Esta é uma religião perfeita para um extrovertido ou para aqueles que desejam se disciplinar exercendo o foco mental e emocional necessário para realizar as coisas através de trabalho duro e engenhosidade. Há pouca ou nenhuma ética social. Há pouca ou nenhuma empatia pelos outros e há uma clara demarcação entre aqueles que pertencem à sua comunidade espiritual e aqueles que não.

A sonda espacial Voyager exigiu cerca de 14.000 horas-homem através  de uma vasta gama de cientistas e engenheiros para lançar um veículo que até agora está a caminho da orla do nosso sistema solar. Kalu Rinpoche, por outro lado, passou cerca de 14.000 horas-homem trabalhando em sua própria consciência. Um conjunto de atividades é externo e o outro interno.

Alguns caminhões têm oito marchas. Podemos pensar nos sete chakras principais do corpo humano como engrenagens, com a oitava marcha sendo toda a aura de uma só vez. Mas nos exemplos acima, os indivíduos, espirituais ou materiais, estão trabalhando apenas com algumas engrenagens, alguns de seus chakras. Eles não têm a menor ideia de como mudar de marcha entre todos os diferentes aspectos da consciência humana.

Quando ouvi pela primeira vez que os lamas tibetanos têm 'tulkus' que reencarnam na tradição tibetana, pensei: 'por que diabos alguém iria querer reencarnar na mesma minúscula cultura?' Eles não preferem se desenvolver através da experiência, em vez de repetir como um recorde quebrado os mesmos rituais e práticas repetidamente?

Assim, quando o presidente Mao estava conversando com o Dalai Lama e citando cegamente Marx - “a religião é o ópio do povo” -, sendo Marx quem grosseiramente enxertou a economia na filosofia hegeliana, os consultores do Dalai Lama se voltaram para ele e explicaram a natureza da filosofia hegeliana e marxista? Não. Eles explicaram a ascensão do estado industrial moderno e como as ideologias tendem a consolidar o poder em uma ditadura?

Não, os conselheiros do Dalai Lama não sabiam nada de filosofia política, economia internacional, história militar, tecnologia, negociação, alianças políticas, muito menos coisas como capitalismo, socialismo, comunismo e democracia.

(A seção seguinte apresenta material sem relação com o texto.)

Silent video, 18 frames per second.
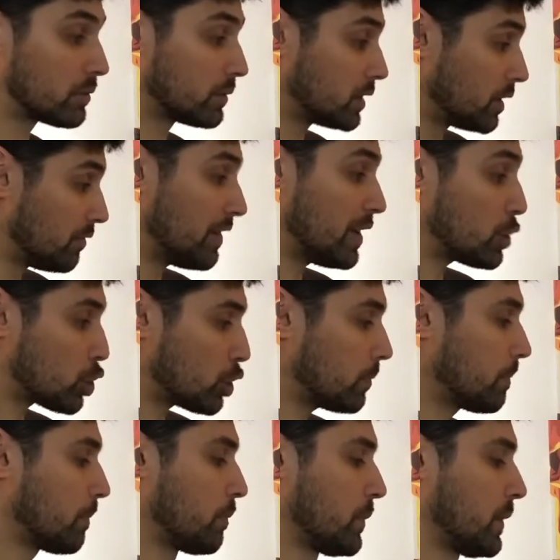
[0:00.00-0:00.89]
division,
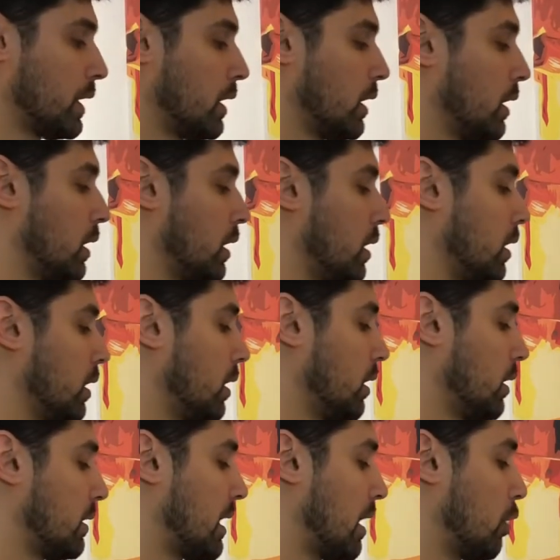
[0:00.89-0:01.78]

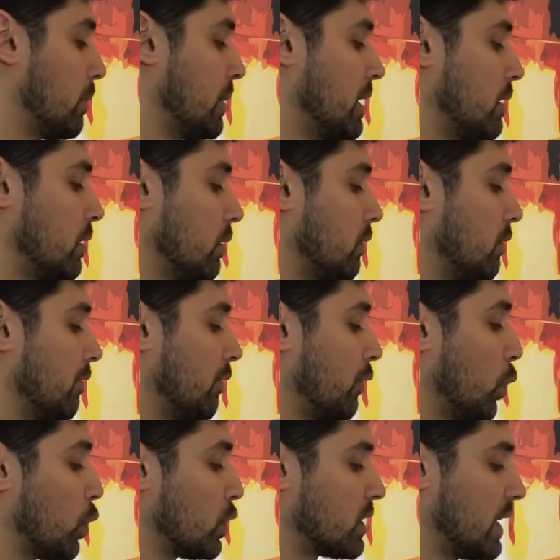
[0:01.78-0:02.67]
that will be
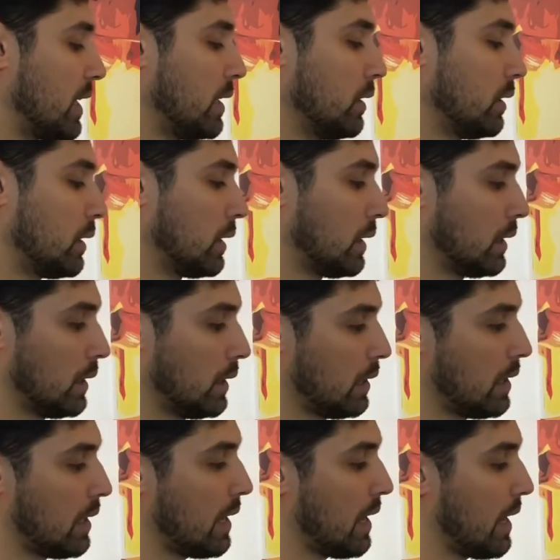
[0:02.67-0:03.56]
14,
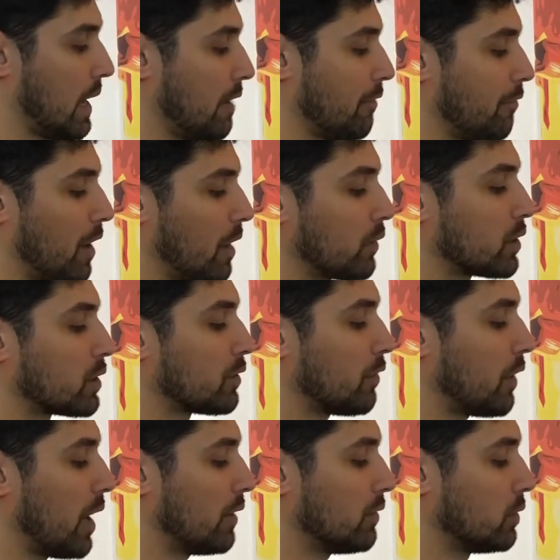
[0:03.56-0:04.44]
and 5 goes into
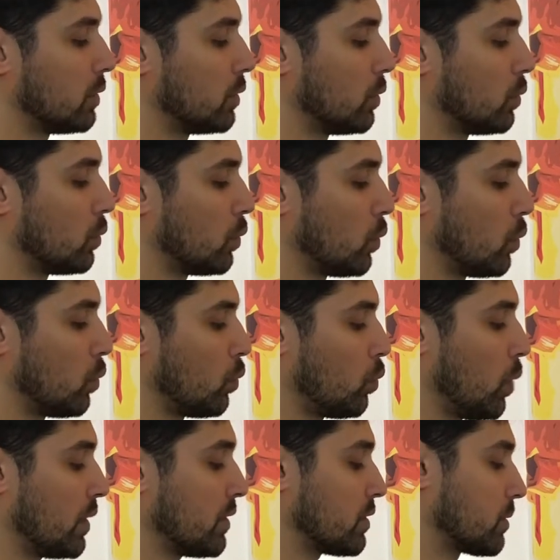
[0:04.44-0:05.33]
5
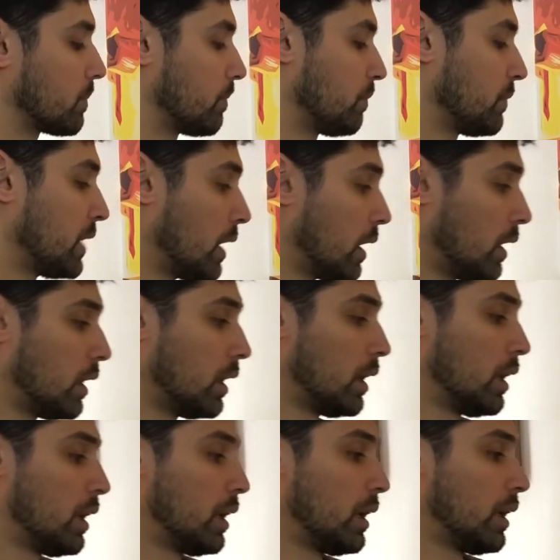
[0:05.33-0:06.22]
once.
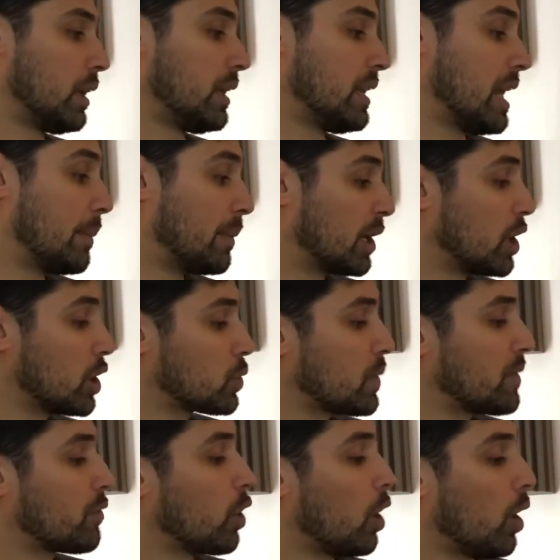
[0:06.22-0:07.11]
Now because
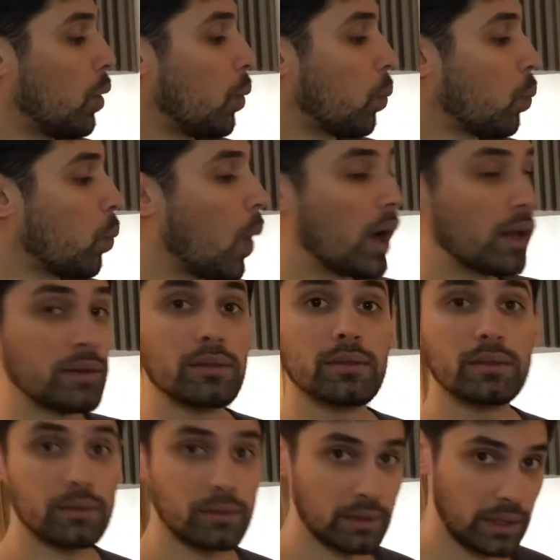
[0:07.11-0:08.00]
we've got a 1
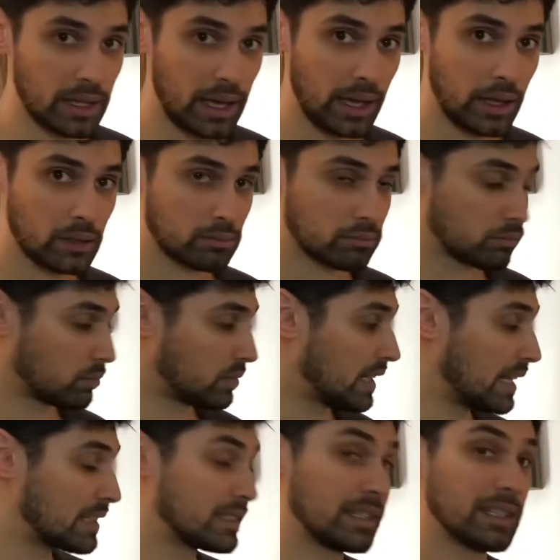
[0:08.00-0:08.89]
there,
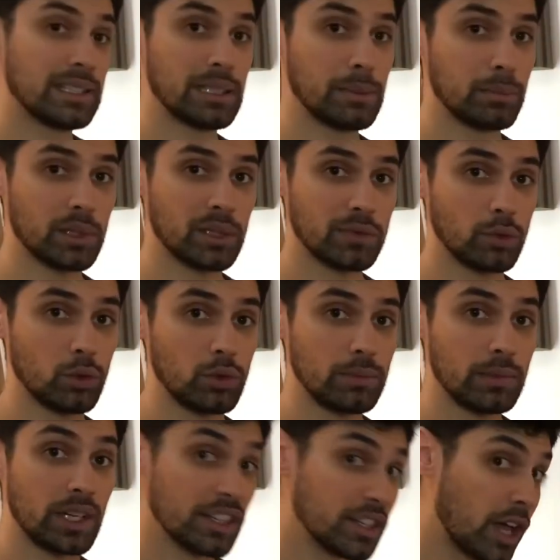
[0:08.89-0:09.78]
that's in its simplest form.
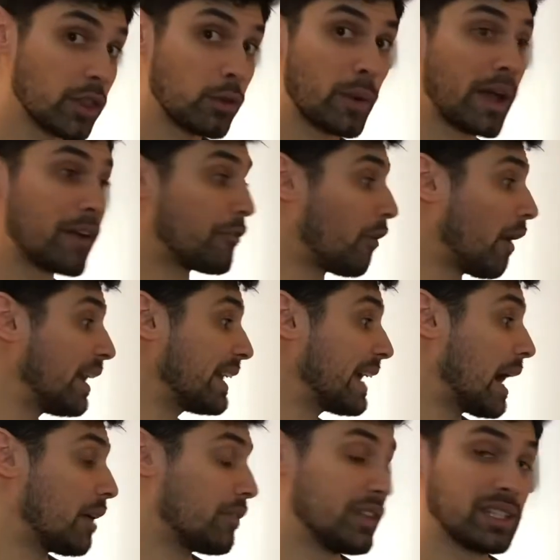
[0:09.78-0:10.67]
Another way of finding
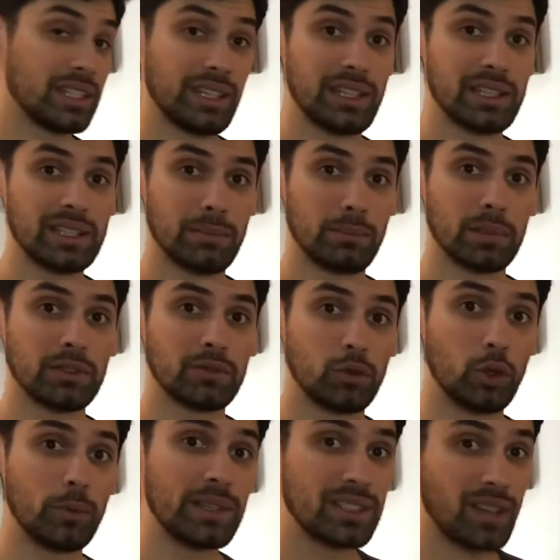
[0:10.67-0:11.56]
out if it's in its simplest
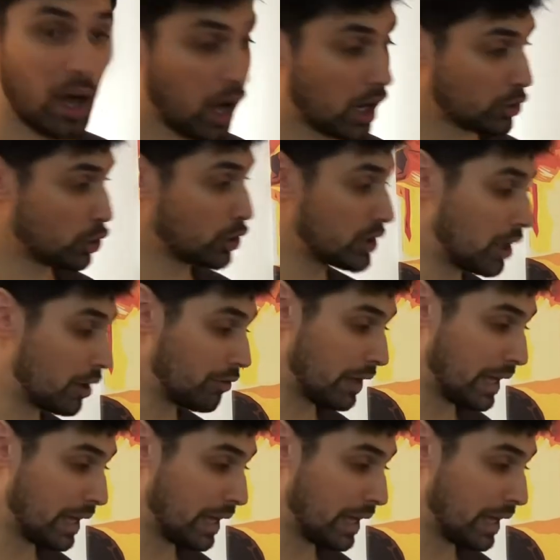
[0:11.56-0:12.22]
form is to ask yourself,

Se você ignora questões relacionadas à sobrevivência, acaba como os tibetanos ou os talibãs que perdem seus países inteiros. Essas questões são preocupações do mundo exterior e os 'praticantes espirituais' muitas vezes as ignoram.

Mas é o mesmo cérebro humano e a mesma consciência humana que estão envolvidos nas atividades do mundo interno e externo. Algumas culturas e mestres do Oriente e do Ocidente simplesmente não têm as marchas, a mudança de marchas ou a transmissão que lhes permite redirecionar o foco precisamente no momento em que precisam pensar de maneira diferente para sobreviver ou simplesmente prosseguir em direção ao seu destino e as metas estabelecidas.